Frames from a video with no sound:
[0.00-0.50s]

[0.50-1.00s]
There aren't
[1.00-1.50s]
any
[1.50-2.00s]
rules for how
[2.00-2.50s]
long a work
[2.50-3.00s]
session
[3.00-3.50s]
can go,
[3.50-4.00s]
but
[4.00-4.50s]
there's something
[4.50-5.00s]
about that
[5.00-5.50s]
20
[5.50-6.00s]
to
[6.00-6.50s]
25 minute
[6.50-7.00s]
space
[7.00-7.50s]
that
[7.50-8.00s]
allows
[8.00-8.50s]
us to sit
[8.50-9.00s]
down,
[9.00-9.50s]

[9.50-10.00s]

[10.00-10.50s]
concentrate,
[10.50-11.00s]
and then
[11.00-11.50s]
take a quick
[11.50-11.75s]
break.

★ ★ ★ ★ ★ ★ ★

### ACTIVITY
Through the last line of the entries above, beginning at the line containing "[0.50-1.00s]", transcribe each line exactly, both ends included and nothing more.

### ANSWER FOR THIS EXERCISE
[0.50-1.00s]
There aren't
[1.00-1.50s]
any
[1.50-2.00s]
rules for how
[2.00-2.50s]
long a work
[2.50-3.00s]
session
[3.00-3.50s]
can go,
[3.50-4.00s]
but
[4.00-4.50s]
there's something
[4.50-5.00s]
about that
[5.00-5.50s]
20
[5.50-6.00s]
to
[6.00-6.50s]
25 minute
[6.50-7.00s]
space
[7.00-7.50s]
that
[7.50-8.00s]
allows
[8.00-8.50s]
us to sit
[8.50-9.00s]
down,
[9.00-9.50s]

[9.50-10.00s]

[10.00-10.50s]
concentrate,
[10.50-11.00s]
and then
[11.00-11.50s]
take a quick
[11.50-11.75s]
break.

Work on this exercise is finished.